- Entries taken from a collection

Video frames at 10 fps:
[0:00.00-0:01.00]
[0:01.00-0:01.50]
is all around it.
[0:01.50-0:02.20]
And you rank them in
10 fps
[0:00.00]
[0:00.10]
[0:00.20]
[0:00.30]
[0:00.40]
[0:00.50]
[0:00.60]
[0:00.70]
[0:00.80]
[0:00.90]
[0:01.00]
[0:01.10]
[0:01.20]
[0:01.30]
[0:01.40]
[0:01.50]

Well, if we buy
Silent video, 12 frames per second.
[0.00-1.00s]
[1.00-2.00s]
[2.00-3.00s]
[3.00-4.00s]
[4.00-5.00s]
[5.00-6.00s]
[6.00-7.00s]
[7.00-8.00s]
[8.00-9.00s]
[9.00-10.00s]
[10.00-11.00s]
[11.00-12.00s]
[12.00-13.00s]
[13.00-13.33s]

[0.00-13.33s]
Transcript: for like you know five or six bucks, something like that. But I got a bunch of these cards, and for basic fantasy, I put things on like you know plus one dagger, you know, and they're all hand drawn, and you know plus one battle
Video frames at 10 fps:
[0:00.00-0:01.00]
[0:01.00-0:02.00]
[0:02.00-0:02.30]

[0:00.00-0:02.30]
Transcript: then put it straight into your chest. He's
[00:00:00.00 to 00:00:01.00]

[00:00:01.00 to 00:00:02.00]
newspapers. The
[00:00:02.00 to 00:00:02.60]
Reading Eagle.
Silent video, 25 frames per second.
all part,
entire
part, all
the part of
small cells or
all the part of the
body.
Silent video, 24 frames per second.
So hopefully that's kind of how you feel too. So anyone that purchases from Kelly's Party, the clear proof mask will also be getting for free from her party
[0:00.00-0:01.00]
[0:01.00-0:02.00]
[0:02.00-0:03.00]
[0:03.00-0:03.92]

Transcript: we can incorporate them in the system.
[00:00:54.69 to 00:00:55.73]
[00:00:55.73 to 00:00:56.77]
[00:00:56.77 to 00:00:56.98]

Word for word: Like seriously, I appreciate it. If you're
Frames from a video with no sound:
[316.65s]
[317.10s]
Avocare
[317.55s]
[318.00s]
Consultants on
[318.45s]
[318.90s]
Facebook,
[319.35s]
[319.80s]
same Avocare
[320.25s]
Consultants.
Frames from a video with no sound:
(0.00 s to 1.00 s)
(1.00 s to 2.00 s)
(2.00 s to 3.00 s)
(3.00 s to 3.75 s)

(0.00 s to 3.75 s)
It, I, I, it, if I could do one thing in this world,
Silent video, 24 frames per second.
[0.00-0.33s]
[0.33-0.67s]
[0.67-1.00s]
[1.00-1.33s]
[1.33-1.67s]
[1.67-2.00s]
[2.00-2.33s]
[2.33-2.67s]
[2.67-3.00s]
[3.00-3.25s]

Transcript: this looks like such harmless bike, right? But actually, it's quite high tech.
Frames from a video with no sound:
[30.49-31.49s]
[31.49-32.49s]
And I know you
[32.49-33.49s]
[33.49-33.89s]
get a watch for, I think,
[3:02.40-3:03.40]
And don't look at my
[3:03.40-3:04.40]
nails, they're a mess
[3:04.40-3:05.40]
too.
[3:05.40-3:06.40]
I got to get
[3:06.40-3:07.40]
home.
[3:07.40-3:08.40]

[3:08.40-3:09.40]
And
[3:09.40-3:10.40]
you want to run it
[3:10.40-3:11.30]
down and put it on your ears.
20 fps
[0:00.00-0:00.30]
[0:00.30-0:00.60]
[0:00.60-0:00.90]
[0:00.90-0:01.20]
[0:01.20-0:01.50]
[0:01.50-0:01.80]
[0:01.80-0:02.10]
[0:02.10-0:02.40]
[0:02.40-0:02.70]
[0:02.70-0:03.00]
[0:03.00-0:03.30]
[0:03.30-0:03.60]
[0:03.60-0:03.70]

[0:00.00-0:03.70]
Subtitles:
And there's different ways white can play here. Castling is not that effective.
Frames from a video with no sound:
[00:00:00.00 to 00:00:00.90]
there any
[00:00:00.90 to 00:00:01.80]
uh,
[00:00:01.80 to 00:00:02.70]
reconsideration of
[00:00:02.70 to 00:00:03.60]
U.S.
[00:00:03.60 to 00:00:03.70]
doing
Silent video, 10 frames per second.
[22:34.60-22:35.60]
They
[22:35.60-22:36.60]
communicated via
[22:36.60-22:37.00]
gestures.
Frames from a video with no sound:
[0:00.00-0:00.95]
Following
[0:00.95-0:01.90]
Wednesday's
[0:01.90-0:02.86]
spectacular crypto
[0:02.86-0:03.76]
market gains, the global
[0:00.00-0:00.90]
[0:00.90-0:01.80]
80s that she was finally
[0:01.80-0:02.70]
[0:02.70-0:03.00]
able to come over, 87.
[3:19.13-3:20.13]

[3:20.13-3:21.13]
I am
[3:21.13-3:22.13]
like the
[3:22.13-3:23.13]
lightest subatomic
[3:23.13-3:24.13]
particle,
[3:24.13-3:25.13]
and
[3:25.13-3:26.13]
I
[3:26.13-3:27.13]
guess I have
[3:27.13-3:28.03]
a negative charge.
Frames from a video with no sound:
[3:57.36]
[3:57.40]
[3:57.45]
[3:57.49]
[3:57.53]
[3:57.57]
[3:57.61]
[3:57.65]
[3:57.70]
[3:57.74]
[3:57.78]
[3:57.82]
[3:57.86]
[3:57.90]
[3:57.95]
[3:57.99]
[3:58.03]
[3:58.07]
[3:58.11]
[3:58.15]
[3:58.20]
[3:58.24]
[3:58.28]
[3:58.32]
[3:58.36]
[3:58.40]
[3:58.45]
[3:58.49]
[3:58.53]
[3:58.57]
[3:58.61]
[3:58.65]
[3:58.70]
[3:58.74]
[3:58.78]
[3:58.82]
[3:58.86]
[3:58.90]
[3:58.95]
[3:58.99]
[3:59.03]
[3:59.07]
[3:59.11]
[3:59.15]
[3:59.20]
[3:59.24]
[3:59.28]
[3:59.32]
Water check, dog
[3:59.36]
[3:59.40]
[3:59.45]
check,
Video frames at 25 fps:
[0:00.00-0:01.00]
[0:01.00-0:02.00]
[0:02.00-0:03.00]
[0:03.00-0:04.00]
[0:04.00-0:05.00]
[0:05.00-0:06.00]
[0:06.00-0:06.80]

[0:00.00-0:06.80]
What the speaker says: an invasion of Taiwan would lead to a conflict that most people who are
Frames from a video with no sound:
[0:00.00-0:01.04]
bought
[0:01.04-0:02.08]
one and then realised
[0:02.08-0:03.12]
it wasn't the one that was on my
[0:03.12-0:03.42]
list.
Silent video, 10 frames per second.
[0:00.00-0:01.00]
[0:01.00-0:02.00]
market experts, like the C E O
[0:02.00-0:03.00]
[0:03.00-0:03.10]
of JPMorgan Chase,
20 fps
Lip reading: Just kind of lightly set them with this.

- Exercise objective
Return the entries above in full and exactly as written.

- Exercise result
Video frames at 10 fps:
[0:00.00-0:01.00]
[0:01.00-0:01.50]
is all around it.
[0:01.50-0:02.20]
And you rank them in
10 fps
[0:00.00]
[0:00.10]
[0:00.20]
[0:00.30]
[0:00.40]
[0:00.50]
[0:00.60]
[0:00.70]
[0:00.80]
[0:00.90]
[0:01.00]
[0:01.10]
[0:01.20]
[0:01.30]
[0:01.40]
[0:01.50]

Well, if we buy
Silent video, 12 frames per second.
[0.00-1.00s]
[1.00-2.00s]
[2.00-3.00s]
[3.00-4.00s]
[4.00-5.00s]
[5.00-6.00s]
[6.00-7.00s]
[7.00-8.00s]
[8.00-9.00s]
[9.00-10.00s]
[10.00-11.00s]
[11.00-12.00s]
[12.00-13.00s]
[13.00-13.33s]

[0.00-13.33s]
Transcript: for like you know five or six bucks, something like that. But I got a bunch of these cards, and for basic fantasy, I put things on like you know plus one dagger, you know, and they're all hand drawn, and you know plus one battle
Video frames at 10 fps:
[0:00.00-0:01.00]
[0:01.00-0:02.00]
[0:02.00-0:02.30]

[0:00.00-0:02.30]
Transcript: then put it straight into your chest. He's
[00:00:00.00 to 00:00:01.00]

[00:00:01.00 to 00:00:02.00]
newspapers. The
[00:00:02.00 to 00:00:02.60]
Reading Eagle.
Silent video, 25 frames per second.
all part,
entire
part, all
the part of
small cells or
all the part of the
body.
Silent video, 24 frames per second.
So hopefully that's kind of how you feel too. So anyone that purchases from Kelly's Party, the clear proof mask will also be getting for free from her party
[0:00.00-0:01.00]
[0:01.00-0:02.00]
[0:02.00-0:03.00]
[0:03.00-0:03.92]

Transcript: we can incorporate them in the system.
[00:00:54.69 to 00:00:55.73]
[00:00:55.73 to 00:00:56.77]
[00:00:56.77 to 00:00:56.98]

Word for word: Like seriously, I appreciate it. If you're
Frames from a video with no sound:
[316.65s]
[317.10s]
Avocare
[317.55s]
[318.00s]
Consultants on
[318.45s]
[318.90s]
Facebook,
[319.35s]
[319.80s]
same Avocare
[320.25s]
Consultants.
Frames from a video with no sound:
(0.00 s to 1.00 s)
(1.00 s to 2.00 s)
(2.00 s to 3.00 s)
(3.00 s to 3.75 s)

(0.00 s to 3.75 s)
It, I, I, it, if I could do one thing in this world,
Silent video, 24 frames per second.
[0.00-0.33s]
[0.33-0.67s]
[0.67-1.00s]
[1.00-1.33s]
[1.33-1.67s]
[1.67-2.00s]
[2.00-2.33s]
[2.33-2.67s]
[2.67-3.00s]
[3.00-3.25s]

Transcript: this looks like such harmless bike, right? But actually, it's quite high tech.
Frames from a video with no sound:
[30.49-31.49s]
[31.49-32.49s]
And I know you
[32.49-33.49s]
[33.49-33.89s]
get a watch for, I think,
[3:02.40-3:03.40]
And don't look at my
[3:03.40-3:04.40]
nails, they're a mess
[3:04.40-3:05.40]
too.
[3:05.40-3:06.40]
I got to get
[3:06.40-3:07.40]
home.
[3:07.40-3:08.40]

[3:08.40-3:09.40]
And
[3:09.40-3:10.40]
you want to run it
[3:10.40-3:11.30]
down and put it on your ears.
20 fps
[0:00.00-0:00.30]
[0:00.30-0:00.60]
[0:00.60-0:00.90]
[0:00.90-0:01.20]
[0:01.20-0:01.50]
[0:01.50-0:01.80]
[0:01.80-0:02.10]
[0:02.10-0:02.40]
[0:02.40-0:02.70]
[0:02.70-0:03.00]
[0:03.00-0:03.30]
[0:03.30-0:03.60]
[0:03.60-0:03.70]

[0:00.00-0:03.70]
Subtitles:
And there's different ways white can play here. Castling is not that effective.
Frames from a video with no sound:
[00:00:00.00 to 00:00:00.90]
there any
[00:00:00.90 to 00:00:01.80]
uh,
[00:00:01.80 to 00:00:02.70]
reconsideration of
[00:00:02.70 to 00:00:03.60]
U.S.
[00:00:03.60 to 00:00:03.70]
doing
Silent video, 10 frames per second.
[22:34.60-22:35.60]
They
[22:35.60-22:36.60]
communicated via
[22:36.60-22:37.00]
gestures.
Frames from a video with no sound:
[0:00.00-0:00.95]
Following
[0:00.95-0:01.90]
Wednesday's
[0:01.90-0:02.86]
spectacular crypto
[0:02.86-0:03.76]
market gains, the global
[0:00.00-0:00.90]
[0:00.90-0:01.80]
80s that she was finally
[0:01.80-0:02.70]
[0:02.70-0:03.00]
able to come over, 87.
[3:19.13-3:20.13]

[3:20.13-3:21.13]
I am
[3:21.13-3:22.13]
like the
[3:22.13-3:23.13]
lightest subatomic
[3:23.13-3:24.13]
particle,
[3:24.13-3:25.13]
and
[3:25.13-3:26.13]
I
[3:26.13-3:27.13]
guess I have
[3:27.13-3:28.03]
a negative charge.
Frames from a video with no sound:
[3:57.36]
[3:57.40]
[3:57.45]
[3:57.49]
[3:57.53]
[3:57.57]
[3:57.61]
[3:57.65]
[3:57.70]
[3:57.74]
[3:57.78]
[3:57.82]
[3:57.86]
[3:57.90]
[3:57.95]
[3:57.99]
[3:58.03]
[3:58.07]
[3:58.11]
[3:58.15]
[3:58.20]
[3:58.24]
[3:58.28]
[3:58.32]
[3:58.36]
[3:58.40]
[3:58.45]
[3:58.49]
[3:58.53]
[3:58.57]
[3:58.61]
[3:58.65]
[3:58.70]
[3:58.74]
[3:58.78]
[3:58.82]
[3:58.86]
[3:58.90]
[3:58.95]
[3:58.99]
[3:59.03]
[3:59.07]
[3:59.11]
[3:59.15]
[3:59.20]
[3:59.24]
[3:59.28]
[3:59.32]
Water check, dog
[3:59.36]
[3:59.40]
[3:59.45]
check,
Video frames at 25 fps:
[0:00.00-0:01.00]
[0:01.00-0:02.00]
[0:02.00-0:03.00]
[0:03.00-0:04.00]
[0:04.00-0:05.00]
[0:05.00-0:06.00]
[0:06.00-0:06.80]

[0:00.00-0:06.80]
What the speaker says: an invasion of Taiwan would lead to a conflict that most people who are
Frames from a video with no sound:
[0:00.00-0:01.04]
bought
[0:01.04-0:02.08]
one and then realised
[0:02.08-0:03.12]
it wasn't the one that was on my
[0:03.12-0:03.42]
list.
Silent video, 10 frames per second.
[0:00.00-0:01.00]
[0:01.00-0:02.00]
market experts, like the C E O
[0:02.00-0:03.00]
[0:03.00-0:03.10]
of JPMorgan Chase,
20 fps
Lip reading: Just kind of lightly set them with this.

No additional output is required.